Secret Flight is the synth based solo project of Sonia Tses. Meshing experimental pop tones with classical influences and choral vocals she creates a light, hushed atmosphere in which to sift through some dark themes.
Secret Flight is her second album, the previous one, 2018’s My Forever Mirage, was a largely instrumental set weaving bright and familiar synth textures into pleasing arrangements, all while neatly avoiding getting too retro about it. Tses now regards those moves as “semi ironic” and considers this new record much closer to her original intentions for the project. You might initially prefer the safety of her debut, it’s warmer, easier, asks far fewer difficult questions, but you know that this new one is more worthwhile. More honest, more singular, more rewarding.

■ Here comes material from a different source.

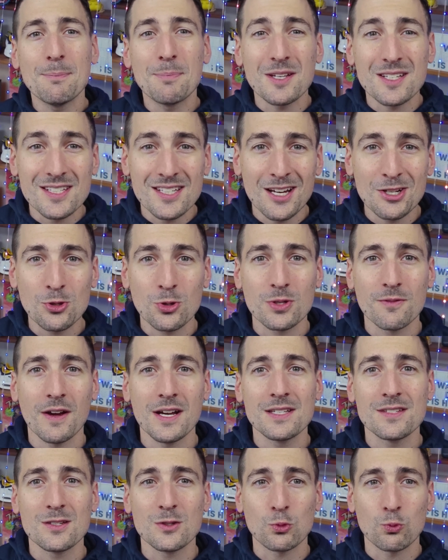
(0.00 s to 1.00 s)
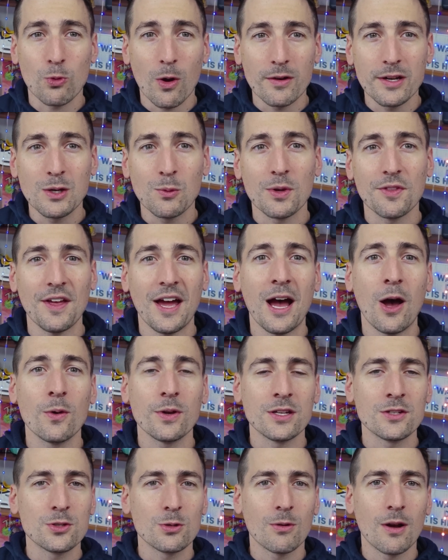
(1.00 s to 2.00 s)
essential devices running without
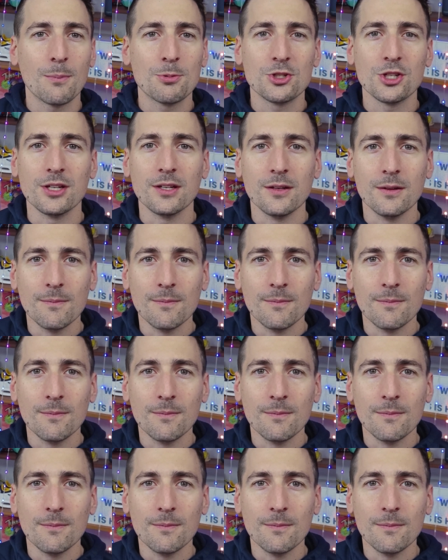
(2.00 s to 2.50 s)
interruption.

The sound world of Secret Flight has more light and shade, more nuance is revealed the closer you listen. The tracks feel clean and sparse but contain surprising twists and sly bursts of discord handled with the lightest touch. It eases you in with the soft synth cloud of ‘Everything Breathes Of You, Even Now’ and the deceptively minimal ‘Happiness and Fulfilment’ so that when rhythmic elements make an appearance halfway through ‘A Prism’ they carry surprising force dividing the song in two. The first part is a choral meditation but in the second the vocal becomes wordless, carried above the pulse of the music.
An affect of the mannered structure of choral vocals is to elide the lyrical content into pure sound rather than drawing out emotions. It hovers above us, elevated spirit, free of mortal worry. It inescapably feeds the sense of being in a church or cathedral, a tall, still, reverent space. Lyrically Secret Flight is not especially upbeat, there’s death and trauma and fear but sonically it remains in the light. ‘A Prism’ features what may be the record’s key line “grief isn’t a prison dark as night, grief is a prism which refracts the light”.
‘Humans of these Beasts’ seems to concern a civilising impulse, the drama of the arrangement and lyric has a show tune soliloquy aspect but fortunately none of the emotionally manipulative cliché. It also knocks aside any misplaced sense of the album having a coherent narrative. Although there is a lot of death. Another one opens ‘On the Day’ a drifting lament of dissembled electro pop arpeggios that I think contains a line about hating your friends and concludes “I’m changed, deranged”.
On ‘The Wound’ a single line becomes an incantation, looping and warping serenely, expanding with each iteration “The wound never closes”. What wound? The pain of life, the fear of death, the wounds of Christ? It’s like an ecclesiastical trauma dump but the arrangement displays a reserve. More than any of the other tracks you sense what it might sound like voiced by a full choir. Tses never does this, using multi tracked vocals very sparingly, keeping a more fragile quality. As with the music she maximises minimal elements giving the tracks a very open feel, small but spacious.
The mix of electronica with choral and classical elements can sometimes have the feel of a soundtrack for a modern dance or theatre piece and the vocal style may not be for everyone but the unique combination of elements and unpredictability of the arrangements is a real strength. I can’t help but feel a more fully realised synthesis of these ideas lies ahead. Lyrically and sonically innocence and trauma dance together on these songs, attempting a resolution of sorts. The tension between the calm order of the vocals and the pop drive of the tunes fully blooms on final track ‘To Lose’ eventually rushing forward on the chant “The pain it never ends”.